Wie werden die Menschen in Zukunft leben? Wie werden sie essen und trinken? Welche alltäglichen Rituale der Tischkultur könnten sich bis zum Jahr 2101 entwickeln? Mit diesen Fragen haben sich Studierende der Universität der Künste (UdK) im Rahmen des Seminars „2101 – Future Ceramics | Tischkultur der Zukunft“ intensiv beschäftigt.

Ab dem 9. Juli sind zwölf Arbeiten im Berliner Kunstgewerbemuseum (KGM) zu sehen. Anhand spekulativer Szenarien entwarfen die Studierenden experimentelles Geschirr, das mögliche zukünftige Formen des Zusammenlebens aufzeigt. Neben klassischen Designprozessen nutzten sie auch KI-gestützte Werkzeuge, um ihre Zukunftsvisionen zu visualisieren. Aufgrund seiner Langlebigkeit, Nachhaltigkeit und kulturellen Bedeutung diente Porzellan dabei als zentrales Material.
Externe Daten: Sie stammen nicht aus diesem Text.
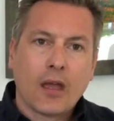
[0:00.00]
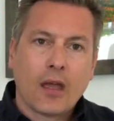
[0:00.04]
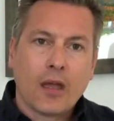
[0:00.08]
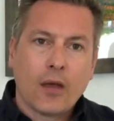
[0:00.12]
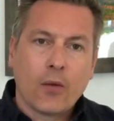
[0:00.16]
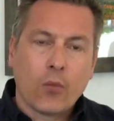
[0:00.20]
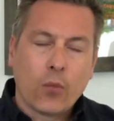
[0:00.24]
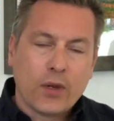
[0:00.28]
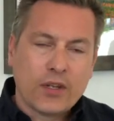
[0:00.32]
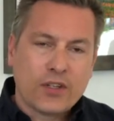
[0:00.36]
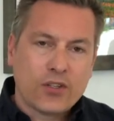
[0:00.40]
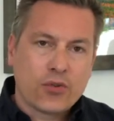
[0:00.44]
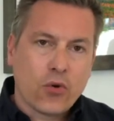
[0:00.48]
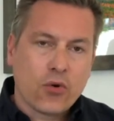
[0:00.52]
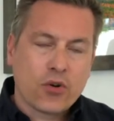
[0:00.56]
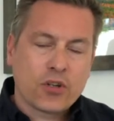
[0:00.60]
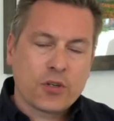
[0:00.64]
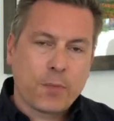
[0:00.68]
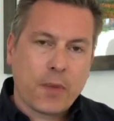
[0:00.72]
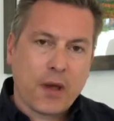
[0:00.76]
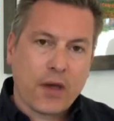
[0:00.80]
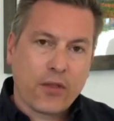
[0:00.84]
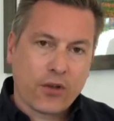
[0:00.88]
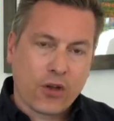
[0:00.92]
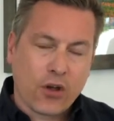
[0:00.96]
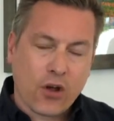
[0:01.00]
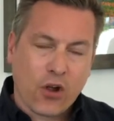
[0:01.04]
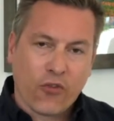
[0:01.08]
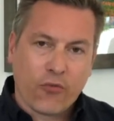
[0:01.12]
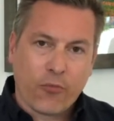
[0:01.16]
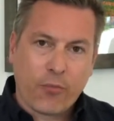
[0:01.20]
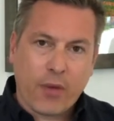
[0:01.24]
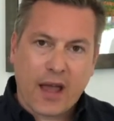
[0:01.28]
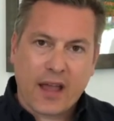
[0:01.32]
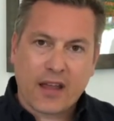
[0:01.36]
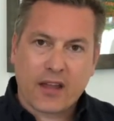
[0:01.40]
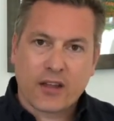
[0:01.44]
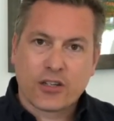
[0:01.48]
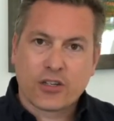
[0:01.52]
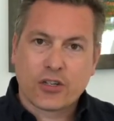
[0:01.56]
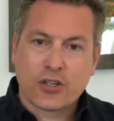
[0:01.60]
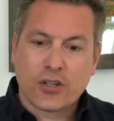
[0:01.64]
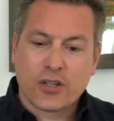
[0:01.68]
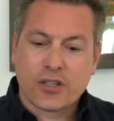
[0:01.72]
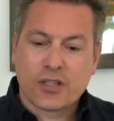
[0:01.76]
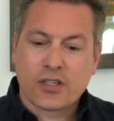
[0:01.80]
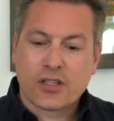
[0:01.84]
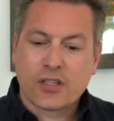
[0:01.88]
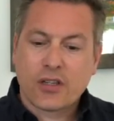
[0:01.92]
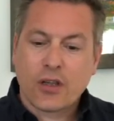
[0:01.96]
We talked about the golf
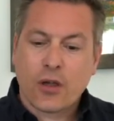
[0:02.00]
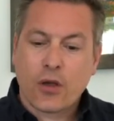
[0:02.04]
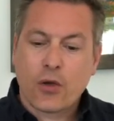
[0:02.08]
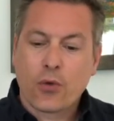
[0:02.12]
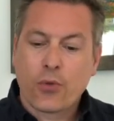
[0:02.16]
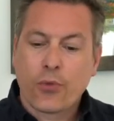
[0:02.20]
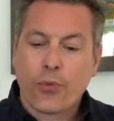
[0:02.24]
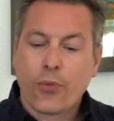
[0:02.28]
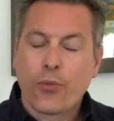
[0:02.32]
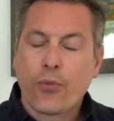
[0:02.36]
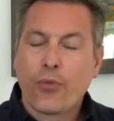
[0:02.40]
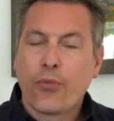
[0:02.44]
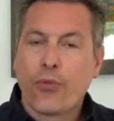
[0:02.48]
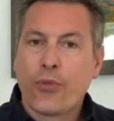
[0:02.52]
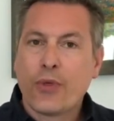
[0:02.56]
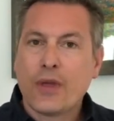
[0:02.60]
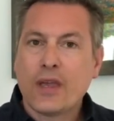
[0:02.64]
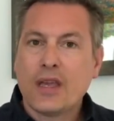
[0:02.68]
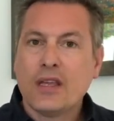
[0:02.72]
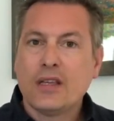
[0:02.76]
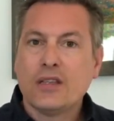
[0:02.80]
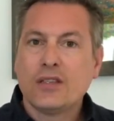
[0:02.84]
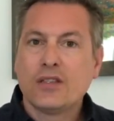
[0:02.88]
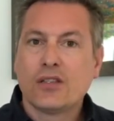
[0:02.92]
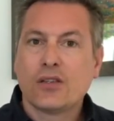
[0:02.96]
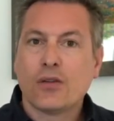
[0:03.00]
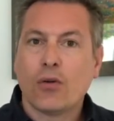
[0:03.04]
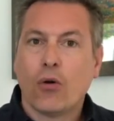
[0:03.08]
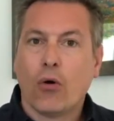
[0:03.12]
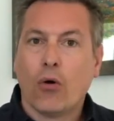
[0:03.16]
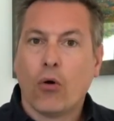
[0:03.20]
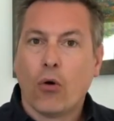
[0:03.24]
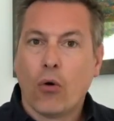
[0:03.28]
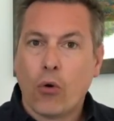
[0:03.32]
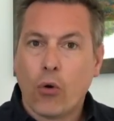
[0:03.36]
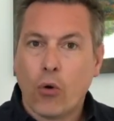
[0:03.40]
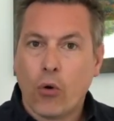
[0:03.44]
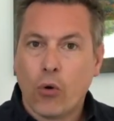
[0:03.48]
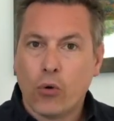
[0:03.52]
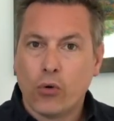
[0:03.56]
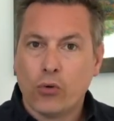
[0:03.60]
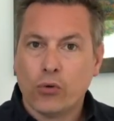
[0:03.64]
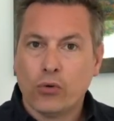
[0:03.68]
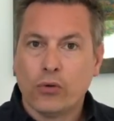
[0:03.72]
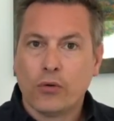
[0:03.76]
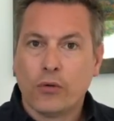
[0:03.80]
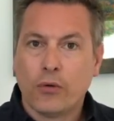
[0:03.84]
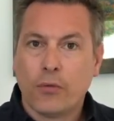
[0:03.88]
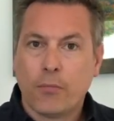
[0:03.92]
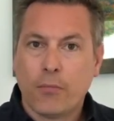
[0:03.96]
packages, so these
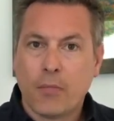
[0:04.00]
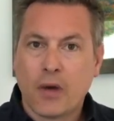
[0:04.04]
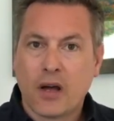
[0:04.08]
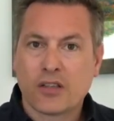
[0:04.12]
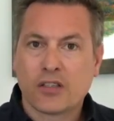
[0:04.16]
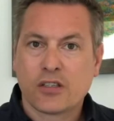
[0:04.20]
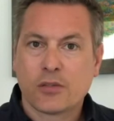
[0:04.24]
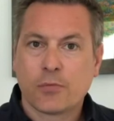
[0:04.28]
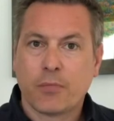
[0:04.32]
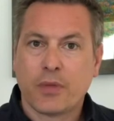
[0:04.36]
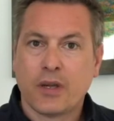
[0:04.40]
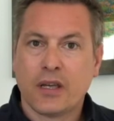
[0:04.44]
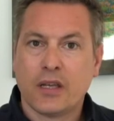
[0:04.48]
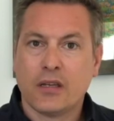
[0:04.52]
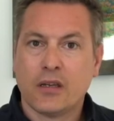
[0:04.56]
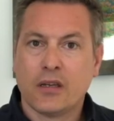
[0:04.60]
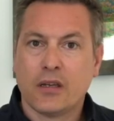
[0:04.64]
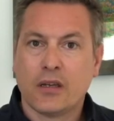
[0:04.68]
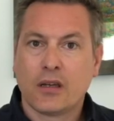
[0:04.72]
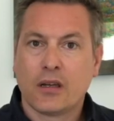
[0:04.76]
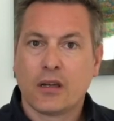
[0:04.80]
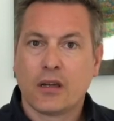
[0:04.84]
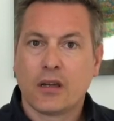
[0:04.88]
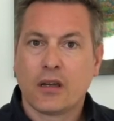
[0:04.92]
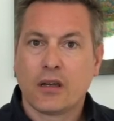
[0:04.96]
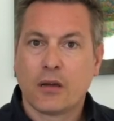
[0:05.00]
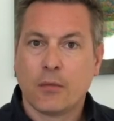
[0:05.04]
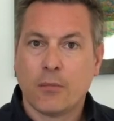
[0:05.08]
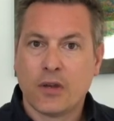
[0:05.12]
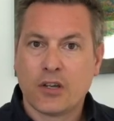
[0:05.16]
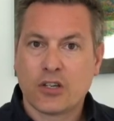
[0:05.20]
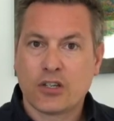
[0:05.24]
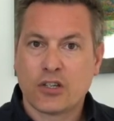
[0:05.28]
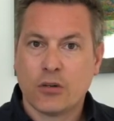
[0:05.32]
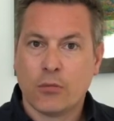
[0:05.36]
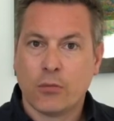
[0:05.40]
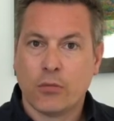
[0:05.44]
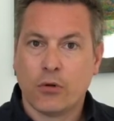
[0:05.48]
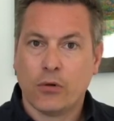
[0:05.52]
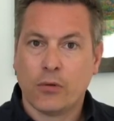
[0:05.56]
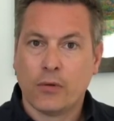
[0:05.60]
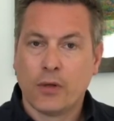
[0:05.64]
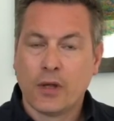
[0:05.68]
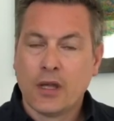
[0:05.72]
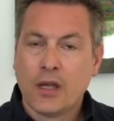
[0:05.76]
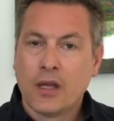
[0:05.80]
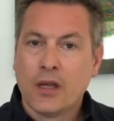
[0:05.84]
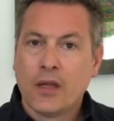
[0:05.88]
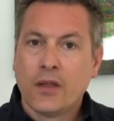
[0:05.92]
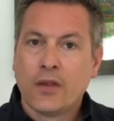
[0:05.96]
all must be commissionable.
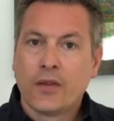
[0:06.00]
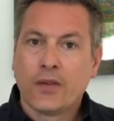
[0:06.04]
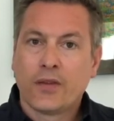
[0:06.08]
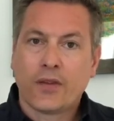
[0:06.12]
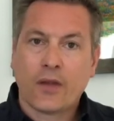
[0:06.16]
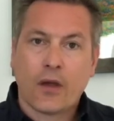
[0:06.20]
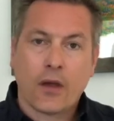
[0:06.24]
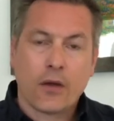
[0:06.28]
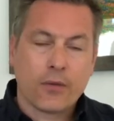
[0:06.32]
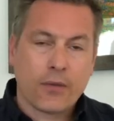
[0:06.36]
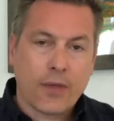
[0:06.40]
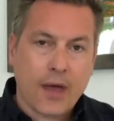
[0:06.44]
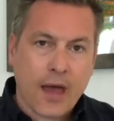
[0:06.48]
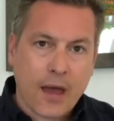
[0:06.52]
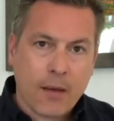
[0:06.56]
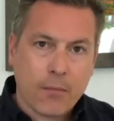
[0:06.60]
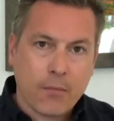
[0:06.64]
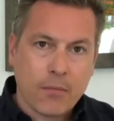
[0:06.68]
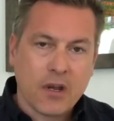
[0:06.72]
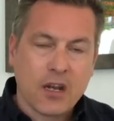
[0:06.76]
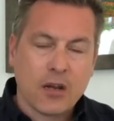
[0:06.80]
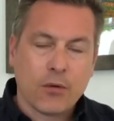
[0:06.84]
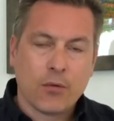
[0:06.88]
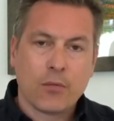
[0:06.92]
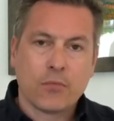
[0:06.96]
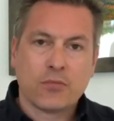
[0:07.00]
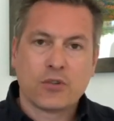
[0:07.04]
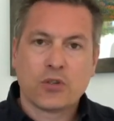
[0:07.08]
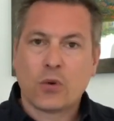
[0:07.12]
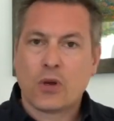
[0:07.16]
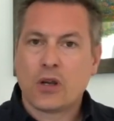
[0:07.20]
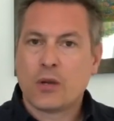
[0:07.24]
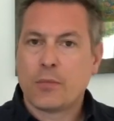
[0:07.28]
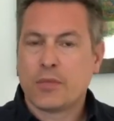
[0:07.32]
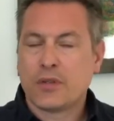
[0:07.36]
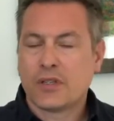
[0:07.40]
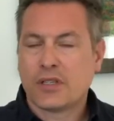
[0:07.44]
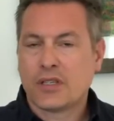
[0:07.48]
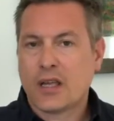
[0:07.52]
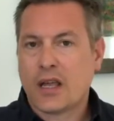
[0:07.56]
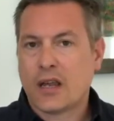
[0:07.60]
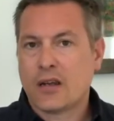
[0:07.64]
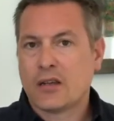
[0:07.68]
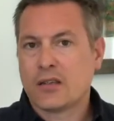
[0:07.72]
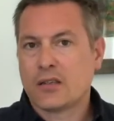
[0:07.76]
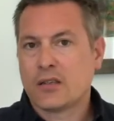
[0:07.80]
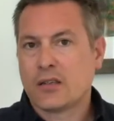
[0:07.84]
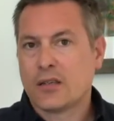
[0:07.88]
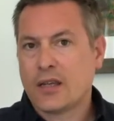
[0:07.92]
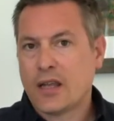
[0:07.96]
So that minimum
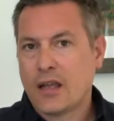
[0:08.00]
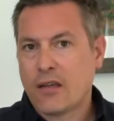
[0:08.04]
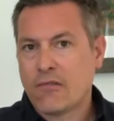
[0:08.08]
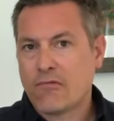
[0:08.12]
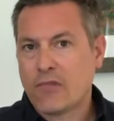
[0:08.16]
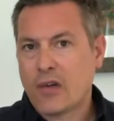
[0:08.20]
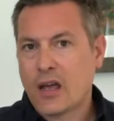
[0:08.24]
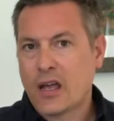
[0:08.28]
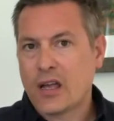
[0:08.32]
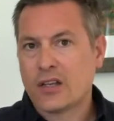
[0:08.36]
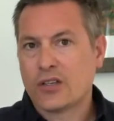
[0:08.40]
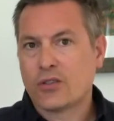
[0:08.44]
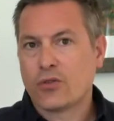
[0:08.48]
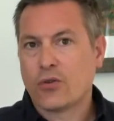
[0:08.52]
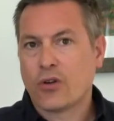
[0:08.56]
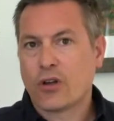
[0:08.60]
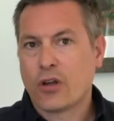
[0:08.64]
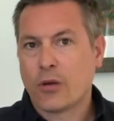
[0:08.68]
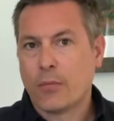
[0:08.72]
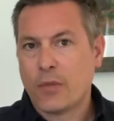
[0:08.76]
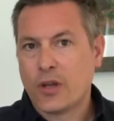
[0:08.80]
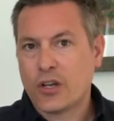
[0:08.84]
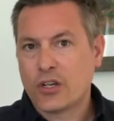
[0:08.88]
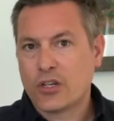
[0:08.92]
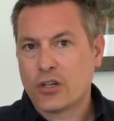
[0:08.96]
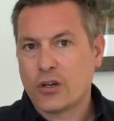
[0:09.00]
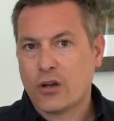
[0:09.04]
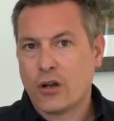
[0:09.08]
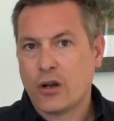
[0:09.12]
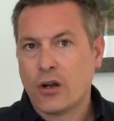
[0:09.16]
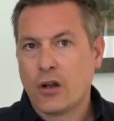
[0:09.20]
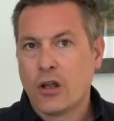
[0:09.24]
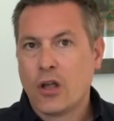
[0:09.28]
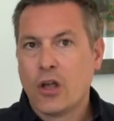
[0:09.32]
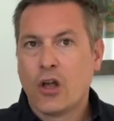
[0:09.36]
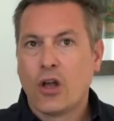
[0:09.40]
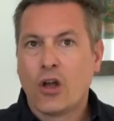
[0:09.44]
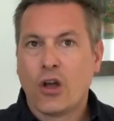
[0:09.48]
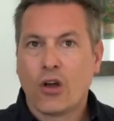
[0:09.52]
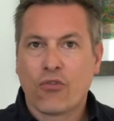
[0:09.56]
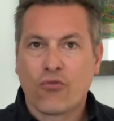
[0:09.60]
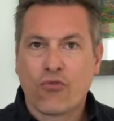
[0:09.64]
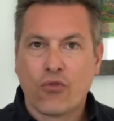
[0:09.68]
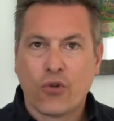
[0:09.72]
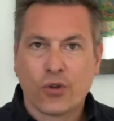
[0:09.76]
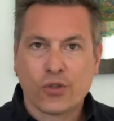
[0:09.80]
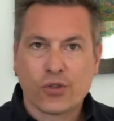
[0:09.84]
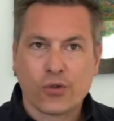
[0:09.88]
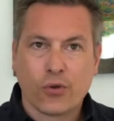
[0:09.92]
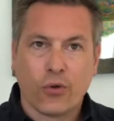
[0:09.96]
20% net rate or commission
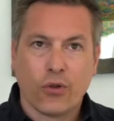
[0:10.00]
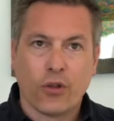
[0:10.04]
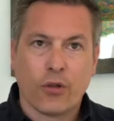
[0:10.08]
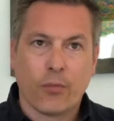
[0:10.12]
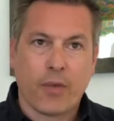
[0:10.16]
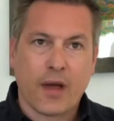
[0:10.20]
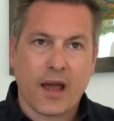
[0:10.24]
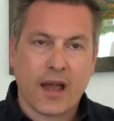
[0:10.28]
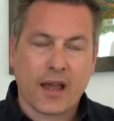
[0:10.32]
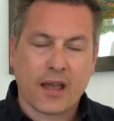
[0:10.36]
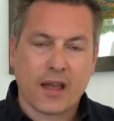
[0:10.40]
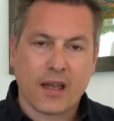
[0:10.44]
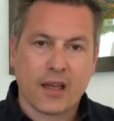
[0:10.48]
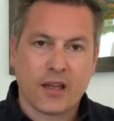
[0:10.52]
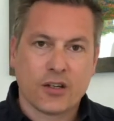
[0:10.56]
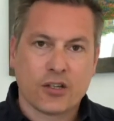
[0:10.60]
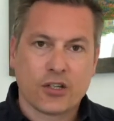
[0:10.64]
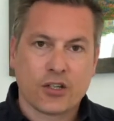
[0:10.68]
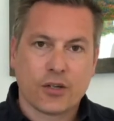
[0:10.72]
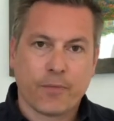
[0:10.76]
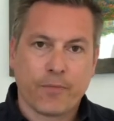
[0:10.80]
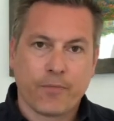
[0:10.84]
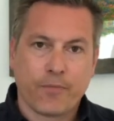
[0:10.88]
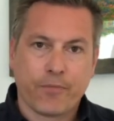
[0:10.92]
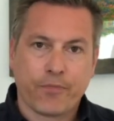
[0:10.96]
across all the package.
In den Visionen der Studierenden spielen häufig Rituale eine Rolle: Das Zusammenkommen in der Familie und mit Freund:innen gewinnt an Bedeutung, ebenso das gemeinsame, zeremonielle Speisen und Trinken. Im Kontext möglicher künftiger Klimakatastrophen, sozialer Entfremdung in verdichteten Megacities oder Vereinsamung im digitalen Zeitalter entwarfen die Studierenden unter anderem Trinkgeschirr mit Klangcodes, Gefäße zur rituellen Zubereitung von Tee, ein Service, das zum Teilen einlädt, sowie ein Stapelgeschirr für neuartige Nahrungsmittel wie Gelees, Algen oder Insekten. Auch Trinkpokale, Duftgefäße und Jardinieren als Tischschmuck entstanden jeweils im Kontext künftiger Gesellschaftsszenarien. Die Arbeiten werden inmitten der historischen Porzellane und Fayencen aus dem Bestand des KGM gezeigt. So entsteht ein Dialog zwischen den Zukunftsvisionen der jungen Designer:innen und der Tafelkultur vergangener Epochen.